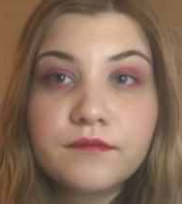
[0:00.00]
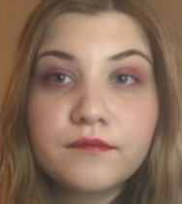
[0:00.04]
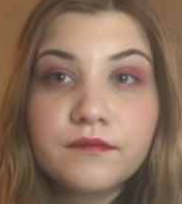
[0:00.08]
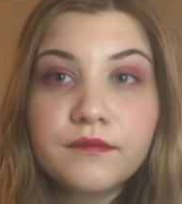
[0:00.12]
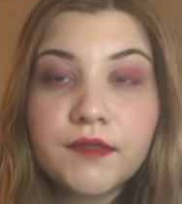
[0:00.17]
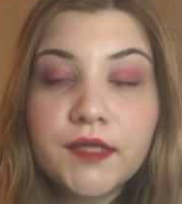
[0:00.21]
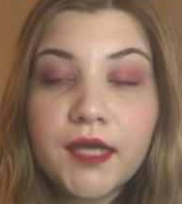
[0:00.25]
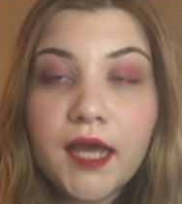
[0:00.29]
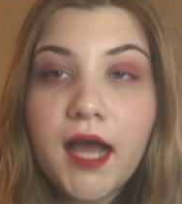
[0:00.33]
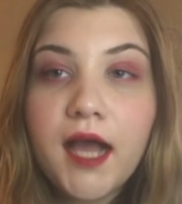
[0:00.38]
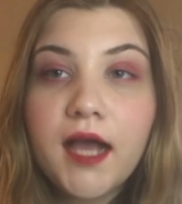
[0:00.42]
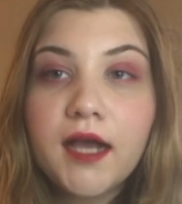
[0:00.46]

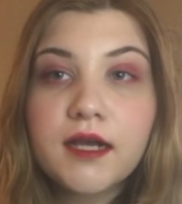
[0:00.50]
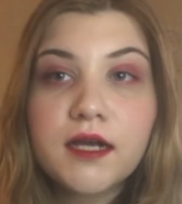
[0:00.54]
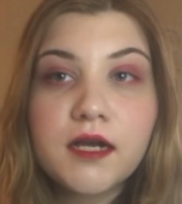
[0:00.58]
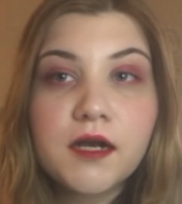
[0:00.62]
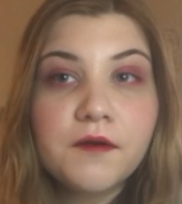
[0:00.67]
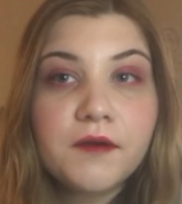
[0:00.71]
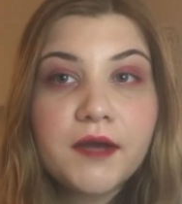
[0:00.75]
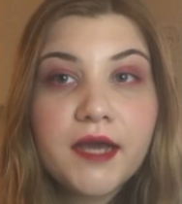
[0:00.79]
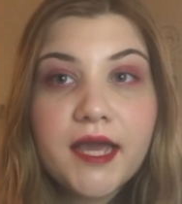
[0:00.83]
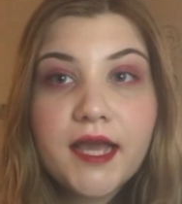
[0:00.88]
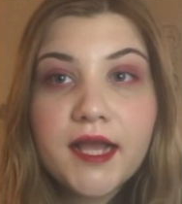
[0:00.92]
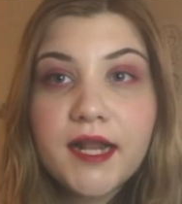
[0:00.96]
Yeah,
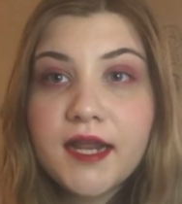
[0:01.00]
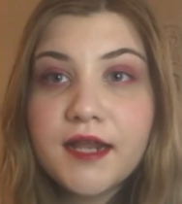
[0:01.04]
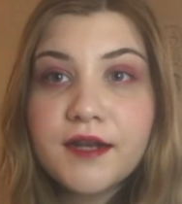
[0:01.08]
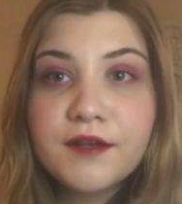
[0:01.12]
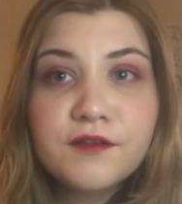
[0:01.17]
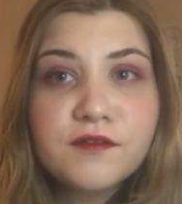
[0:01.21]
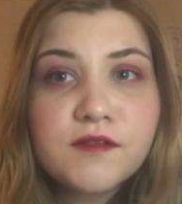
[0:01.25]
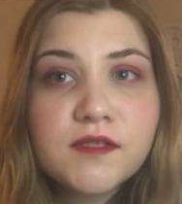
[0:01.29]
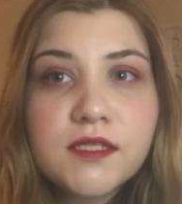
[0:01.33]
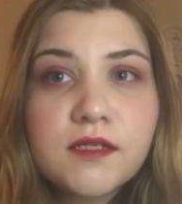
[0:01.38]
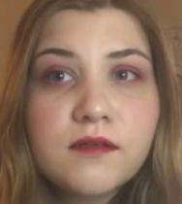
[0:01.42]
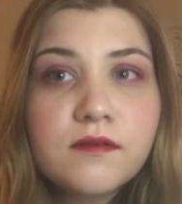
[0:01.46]
go ahead and
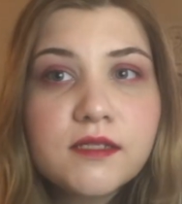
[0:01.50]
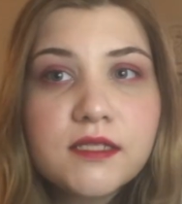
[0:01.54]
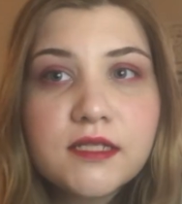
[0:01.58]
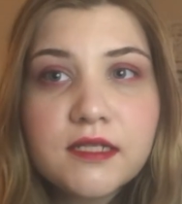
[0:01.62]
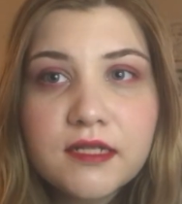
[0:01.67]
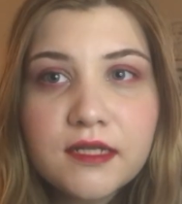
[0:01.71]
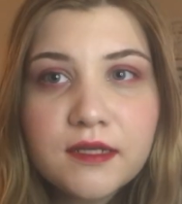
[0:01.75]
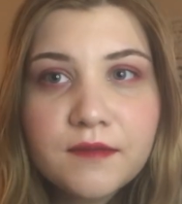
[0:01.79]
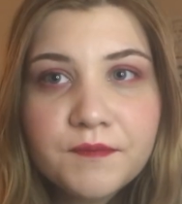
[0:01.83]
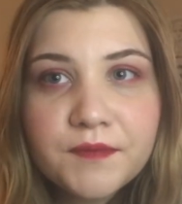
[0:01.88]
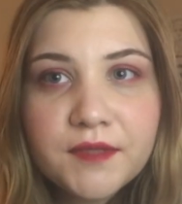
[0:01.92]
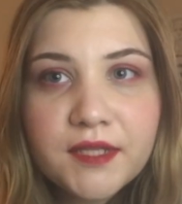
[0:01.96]
use those
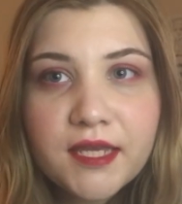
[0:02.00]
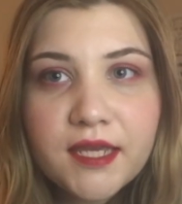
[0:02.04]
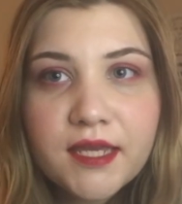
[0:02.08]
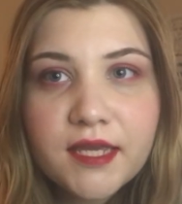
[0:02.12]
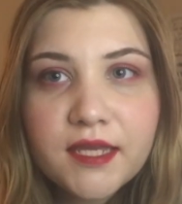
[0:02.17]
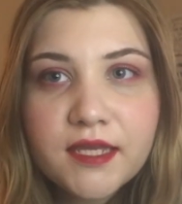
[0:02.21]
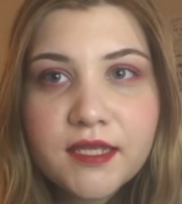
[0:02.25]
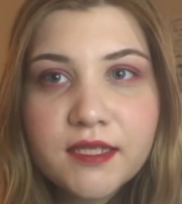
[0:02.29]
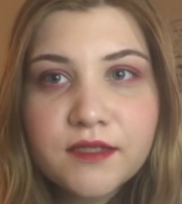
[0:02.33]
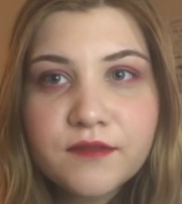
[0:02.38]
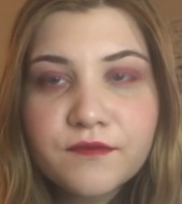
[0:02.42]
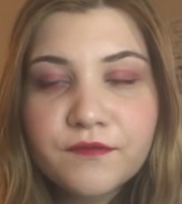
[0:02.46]
lip
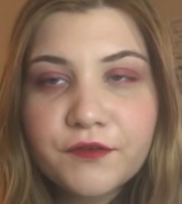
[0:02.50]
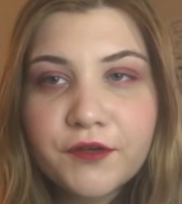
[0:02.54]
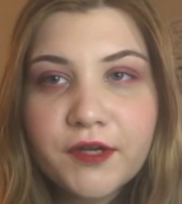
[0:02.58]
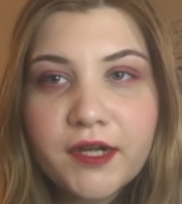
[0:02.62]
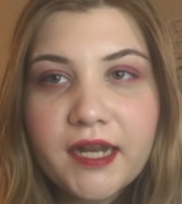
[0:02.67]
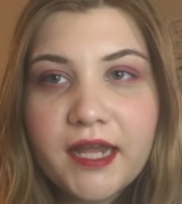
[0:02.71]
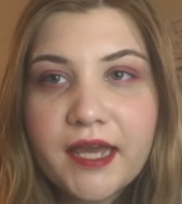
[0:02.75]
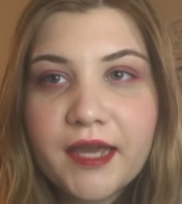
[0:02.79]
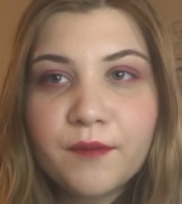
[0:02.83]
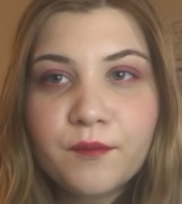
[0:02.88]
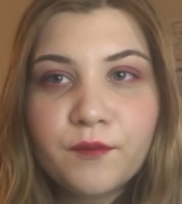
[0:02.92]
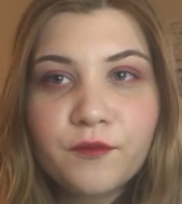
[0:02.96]
tints for
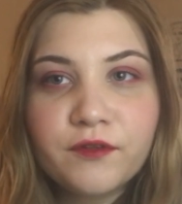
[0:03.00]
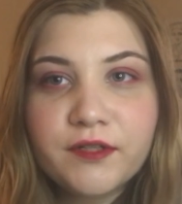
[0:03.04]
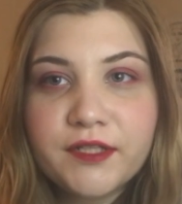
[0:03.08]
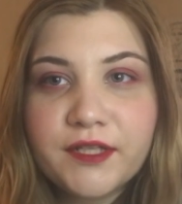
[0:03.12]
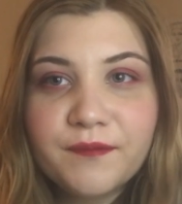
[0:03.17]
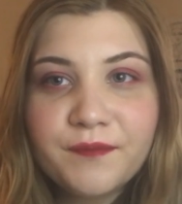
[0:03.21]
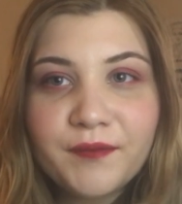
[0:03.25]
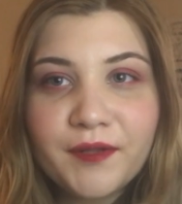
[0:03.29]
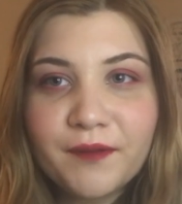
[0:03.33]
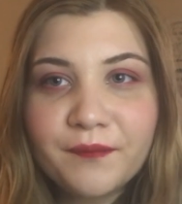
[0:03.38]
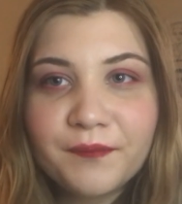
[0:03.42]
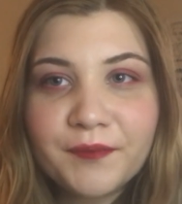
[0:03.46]
like
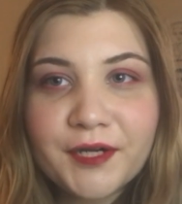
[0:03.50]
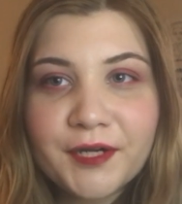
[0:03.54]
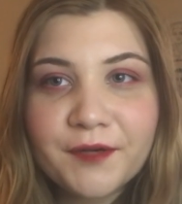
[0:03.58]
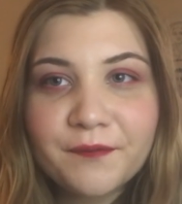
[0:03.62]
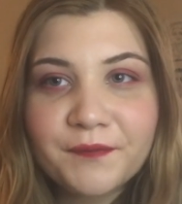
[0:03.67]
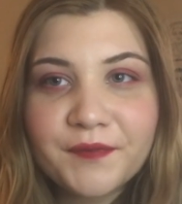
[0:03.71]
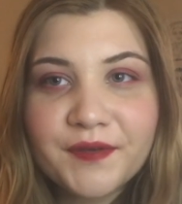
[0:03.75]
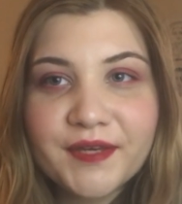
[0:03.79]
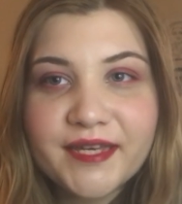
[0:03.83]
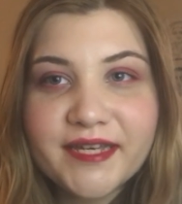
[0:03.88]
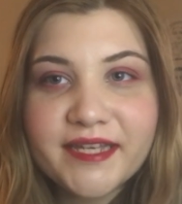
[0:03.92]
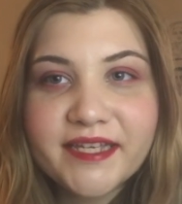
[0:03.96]
multiple
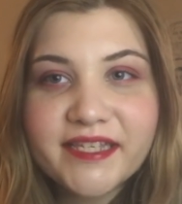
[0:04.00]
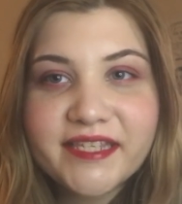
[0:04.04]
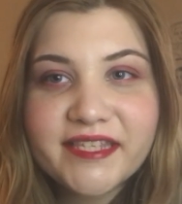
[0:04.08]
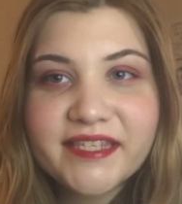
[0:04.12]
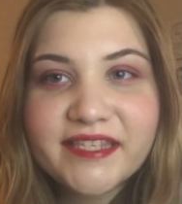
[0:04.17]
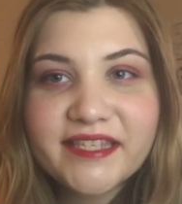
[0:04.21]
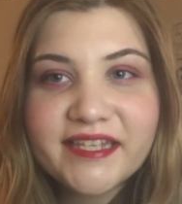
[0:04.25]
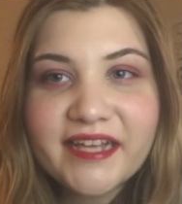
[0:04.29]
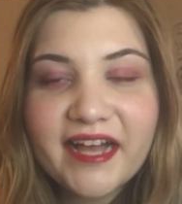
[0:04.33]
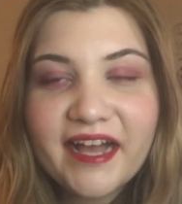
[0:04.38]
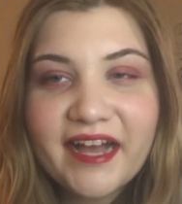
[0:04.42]
purpose.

### Task prompt
Each line of the material is to be output exactly. Images are not part of the expected output.

### Written answer
[0:00.00]
[0:00.04]
[0:00.08]
[0:00.12]
[0:00.17]
[0:00.21]
[0:00.25]
[0:00.29]
[0:00.33]
[0:00.38]
[0:00.42]
[0:00.46]

[0:00.50]
[0:00.54]
[0:00.58]
[0:00.62]
[0:00.67]
[0:00.71]
[0:00.75]
[0:00.79]
[0:00.83]
[0:00.88]
[0:00.92]
[0:00.96]
Yeah,
[0:01.00]
[0:01.04]
[0:01.08]
[0:01.12]
[0:01.17]
[0:01.21]
[0:01.25]
[0:01.29]
[0:01.33]
[0:01.38]
[0:01.42]
[0:01.46]
go ahead and
[0:01.50]
[0:01.54]
[0:01.58]
[0:01.62]
[0:01.67]
[0:01.71]
[0:01.75]
[0:01.79]
[0:01.83]
[0:01.88]
[0:01.92]
[0:01.96]
use those
[0:02.00]
[0:02.04]
[0:02.08]
[0:02.12]
[0:02.17]
[0:02.21]
[0:02.25]
[0:02.29]
[0:02.33]
[0:02.38]
[0:02.42]
[0:02.46]
lip
[0:02.50]
[0:02.54]
[0:02.58]
[0:02.62]
[0:02.67]
[0:02.71]
[0:02.75]
[0:02.79]
[0:02.83]
[0:02.88]
[0:02.92]
[0:02.96]
tints for
[0:03.00]
[0:03.04]
[0:03.08]
[0:03.12]
[0:03.17]
[0:03.21]
[0:03.25]
[0:03.29]
[0:03.33]
[0:03.38]
[0:03.42]
[0:03.46]
like
[0:03.50]
[0:03.54]
[0:03.58]
[0:03.62]
[0:03.67]
[0:03.71]
[0:03.75]
[0:03.79]
[0:03.83]
[0:03.88]
[0:03.92]
[0:03.96]
multiple
[0:04.00]
[0:04.04]
[0:04.08]
[0:04.12]
[0:04.17]
[0:04.21]
[0:04.25]
[0:04.29]
[0:04.33]
[0:04.38]
[0:04.42]
purpose.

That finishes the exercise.